When Chief Justice John Hill tried to confront the raging court crisis in 1987 by resigning to promote the merit selection of judges, Republican Governor Bill Clements appointed Tom Phillips as a temporary replacement. Chief Justice Phillips first ran for the office in 1988, when he limited contributions to his campaign to $5,000 and headed a bipartisan "Clean Slate" of Supreme Court candidates backed by the business interests. Reacting to the Supreme Court scandals, voters tossed out incumbent Democratic justices financed by trial lawyers and replaced them with "Clean-Slate" justices financed by corporations and their defense lawyers.

To this day, Phillips campaign materials credit him with salvaging the court's reputation from being "ridiculed and pilloried." Yet Phillips and three other incumbent justices raised more than $1 million each in their 1996 races and much of this money came from contributors with business before the court.
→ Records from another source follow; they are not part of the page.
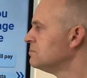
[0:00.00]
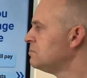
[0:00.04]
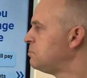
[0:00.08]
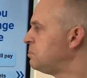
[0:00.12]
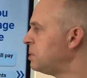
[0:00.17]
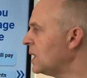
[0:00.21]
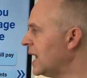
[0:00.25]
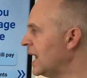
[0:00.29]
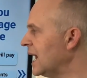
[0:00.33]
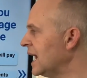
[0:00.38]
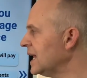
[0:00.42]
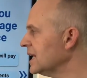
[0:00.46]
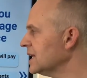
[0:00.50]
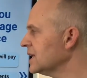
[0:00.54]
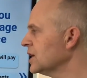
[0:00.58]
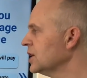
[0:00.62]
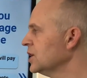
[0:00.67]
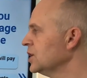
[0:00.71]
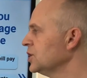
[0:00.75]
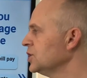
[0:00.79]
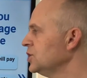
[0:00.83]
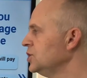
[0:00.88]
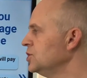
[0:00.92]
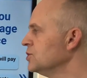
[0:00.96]

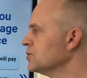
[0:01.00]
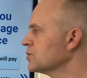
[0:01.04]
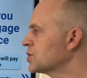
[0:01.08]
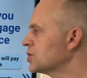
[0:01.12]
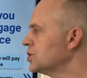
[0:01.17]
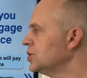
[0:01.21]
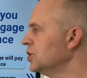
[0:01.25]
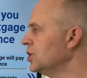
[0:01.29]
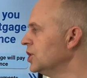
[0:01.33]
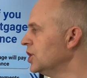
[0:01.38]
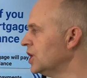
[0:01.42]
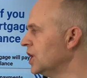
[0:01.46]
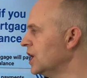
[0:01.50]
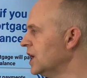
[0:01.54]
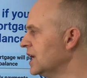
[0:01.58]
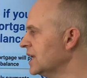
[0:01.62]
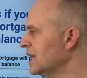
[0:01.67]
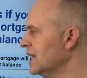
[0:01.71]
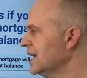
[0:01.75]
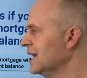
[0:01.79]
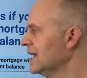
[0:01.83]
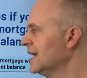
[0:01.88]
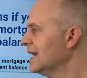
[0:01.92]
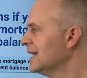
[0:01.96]
But you
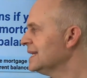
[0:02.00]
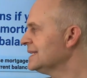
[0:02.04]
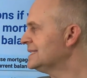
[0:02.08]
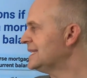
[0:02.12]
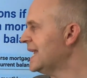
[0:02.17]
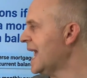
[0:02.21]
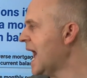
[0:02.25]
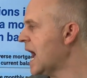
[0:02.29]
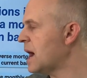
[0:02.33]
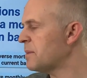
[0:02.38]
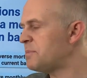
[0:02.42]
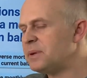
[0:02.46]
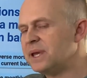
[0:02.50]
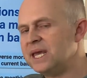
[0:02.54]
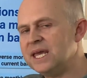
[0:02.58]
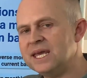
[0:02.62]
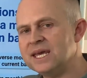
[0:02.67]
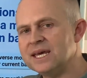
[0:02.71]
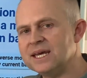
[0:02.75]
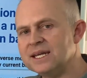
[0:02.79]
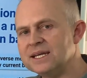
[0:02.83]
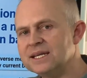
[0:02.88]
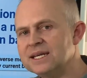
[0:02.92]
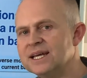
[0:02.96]
could tap
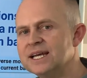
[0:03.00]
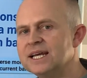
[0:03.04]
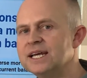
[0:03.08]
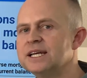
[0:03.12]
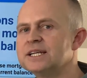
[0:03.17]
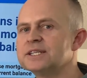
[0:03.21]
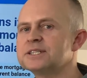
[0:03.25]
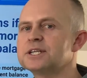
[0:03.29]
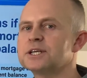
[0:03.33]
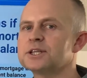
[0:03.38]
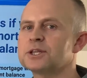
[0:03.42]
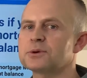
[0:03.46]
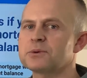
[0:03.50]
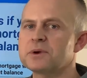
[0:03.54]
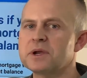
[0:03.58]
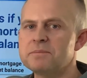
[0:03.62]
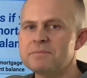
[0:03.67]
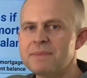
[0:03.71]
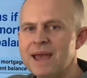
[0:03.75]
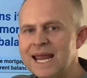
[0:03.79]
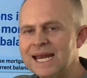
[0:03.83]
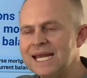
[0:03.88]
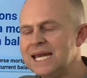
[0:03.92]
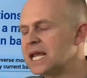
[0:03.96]
in to the
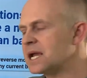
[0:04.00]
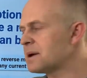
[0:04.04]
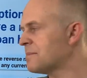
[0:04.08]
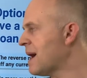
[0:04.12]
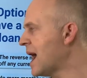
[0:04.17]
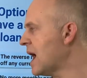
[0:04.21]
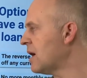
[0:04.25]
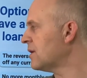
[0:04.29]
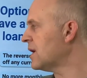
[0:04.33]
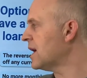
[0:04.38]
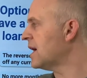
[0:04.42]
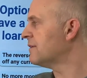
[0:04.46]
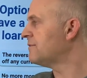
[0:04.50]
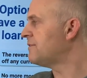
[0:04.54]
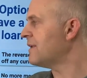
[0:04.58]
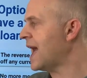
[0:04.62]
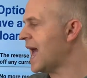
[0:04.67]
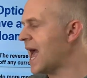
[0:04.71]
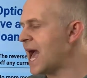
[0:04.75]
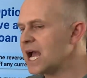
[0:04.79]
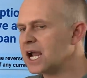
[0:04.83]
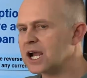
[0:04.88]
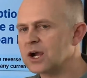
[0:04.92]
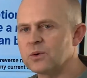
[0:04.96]
remaining amount of
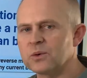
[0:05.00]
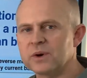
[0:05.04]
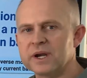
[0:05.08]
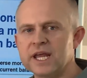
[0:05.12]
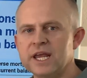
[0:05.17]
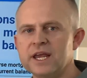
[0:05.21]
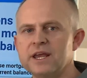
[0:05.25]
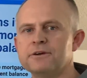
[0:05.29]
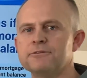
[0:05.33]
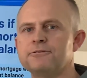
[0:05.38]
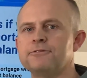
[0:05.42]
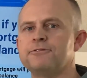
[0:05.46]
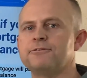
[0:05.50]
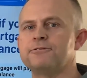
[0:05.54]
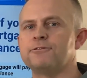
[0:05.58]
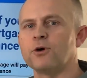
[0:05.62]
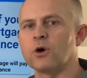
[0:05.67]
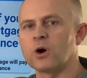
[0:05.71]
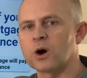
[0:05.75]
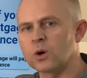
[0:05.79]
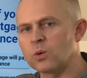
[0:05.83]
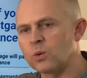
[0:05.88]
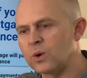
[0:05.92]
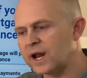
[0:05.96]
equity
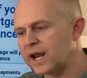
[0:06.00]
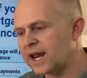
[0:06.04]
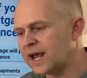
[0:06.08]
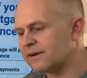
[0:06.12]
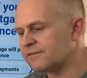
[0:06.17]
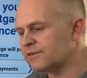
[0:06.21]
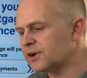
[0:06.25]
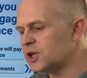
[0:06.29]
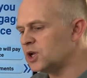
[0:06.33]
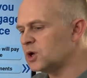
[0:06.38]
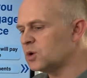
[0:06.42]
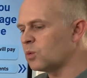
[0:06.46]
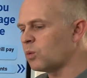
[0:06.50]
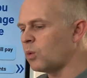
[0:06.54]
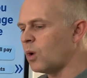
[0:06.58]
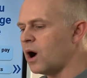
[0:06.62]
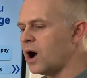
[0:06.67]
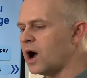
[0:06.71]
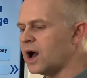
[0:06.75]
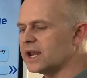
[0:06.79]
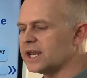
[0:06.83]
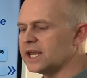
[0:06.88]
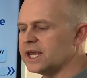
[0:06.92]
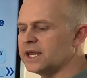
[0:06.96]
for whatever you
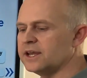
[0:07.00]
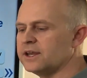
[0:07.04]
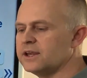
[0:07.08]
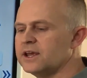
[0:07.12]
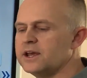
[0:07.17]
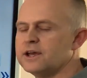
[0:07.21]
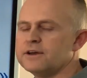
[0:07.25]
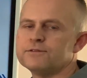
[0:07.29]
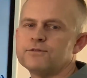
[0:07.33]
wanted,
Phillips campaign materials also omit the role of citizen groups. After "60 Minutes" aired "Justice for Sale," Texas Public Citizen, Common Cause Texas, the League of Women Voters of Texas and similar groups kept up the reform drumbeat. In 1992 and 1993, reformers released a two-part report called "Political Contributions to the Supreme Court of Texas: An Appearance of Impropriety."

Responding to cries for reform, the Texas Legislature enacted the 1995 Judicial Campaign Finance Act. Though touted as fundamental reform, this law set indulgent contribution limits that allow Supreme Court candidates to take up to:

Few people realize that candidates can tap donors for these limits as many as three times: once for the primary, once for the runoff and once again for the general election.
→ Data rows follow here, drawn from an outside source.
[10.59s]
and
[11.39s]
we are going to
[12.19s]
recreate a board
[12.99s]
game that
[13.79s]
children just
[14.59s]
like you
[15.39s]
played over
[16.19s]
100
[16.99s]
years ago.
Ten years after "Justice for Sale" aired, this study concludes that—while the faces and ideologies of the justices and their paymasters have changed—justices continue to take enormous amounts of money from litigants who bring cases before the court. The fact that the parties who finance the justices' campaigns repeatedly reappear on the court's docket documents the extent to which justice is still for sale in the Texas Supreme Court.


 Bad Calls?

During the Texas Supreme Court scandal of the 1980s, serious allegations arose about justices improperly communicating outside of the court room with just one side of pending court disputes, an indiscretion known as ex parte communications. Investigations into such contacts reportedly prompted former Chief Justice C. L. Ray to instruct his secretary to shred his phone records. Nonetheless, that court voluntarily disclosed its justices' phone records6, even though the records documented calls to lawyers with cases before the Supreme Court7.

Today's justices have gone out of their way to block independent reviews of their business phone records. In a July 24, 1997 decision, Attorney General Dan Morales ruled that judicial records "regarding the expenditure of public funds" or that "pertain to the day-to-day routine administration of a court are subject to the Open Records Act." The next day, Texans for Public Justice filed an Open-Records request for the Supreme Court justices' phone records.
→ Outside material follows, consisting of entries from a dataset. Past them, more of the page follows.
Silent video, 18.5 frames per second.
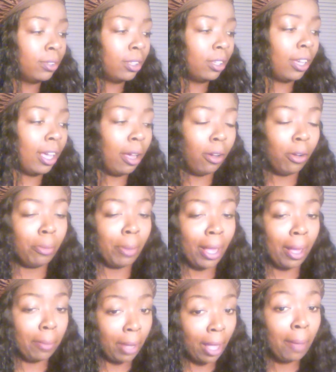at
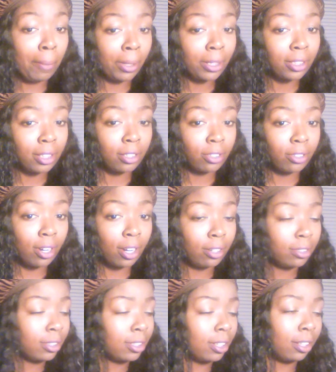my sister's
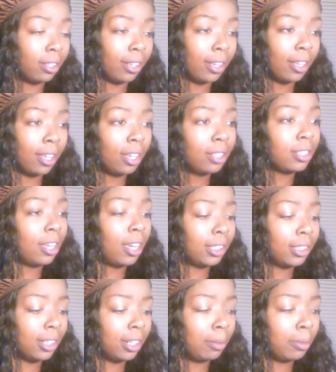house, they're like, hey,
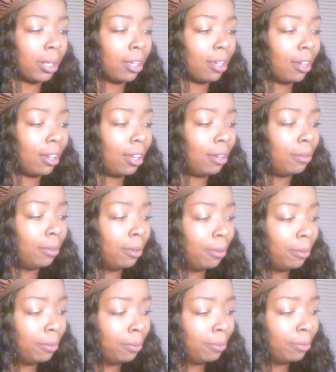Tyson. I'm like, hey.
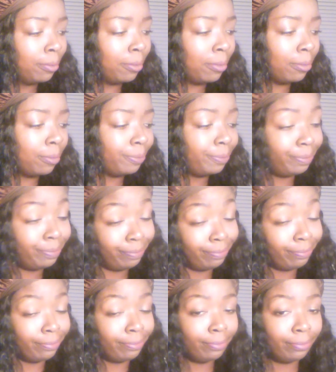
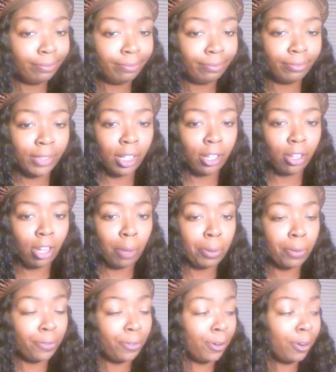You know, I
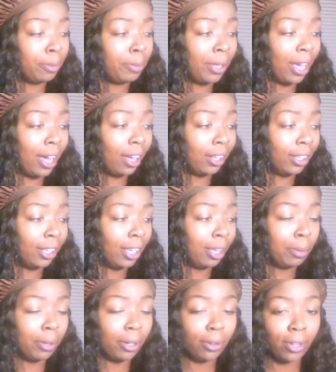prefer to be Ali,
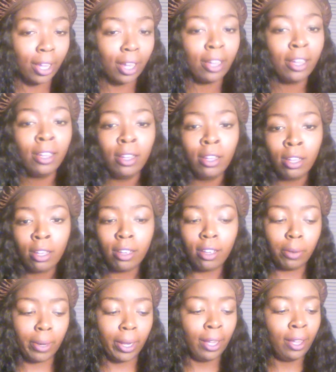but okay.
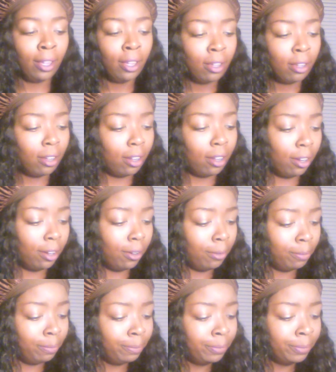Anyway,
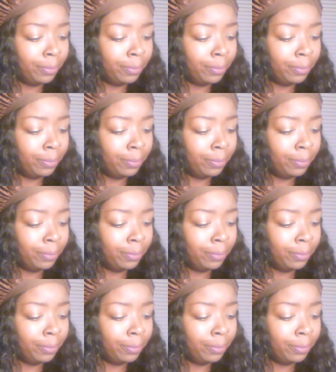yeah,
Although the court typically addresses issues appealed from lower courts, this time the justices jumped right in, issuing a highly unusual opinion on August 21. The court held that the Morales ruling had erred and let it be known that it would not comply with it. The court's opinion noted that any further dispute in the matter would wind up in state district courts, the opinions of which are ultimately reviewed by the self-same Supreme Court. Finally, the justices—who wage $1 million partisan campaigns to get elected—complained that any public inspection of the judiciary's administrative records would lead to "political criticism" of judges.

One current member of the court seems to have changed his tune on this issue. As a Supreme Court candidate in 1986, Nathan Hecht urged the court to stop using legal arguments to dodge a House committee subpoena for court phone records. "Now is not the time to use the subtleties of the separation of powers doctrine to obstruct access to the truth," Hecht wrote. "This is a question of honesty and integrity in government."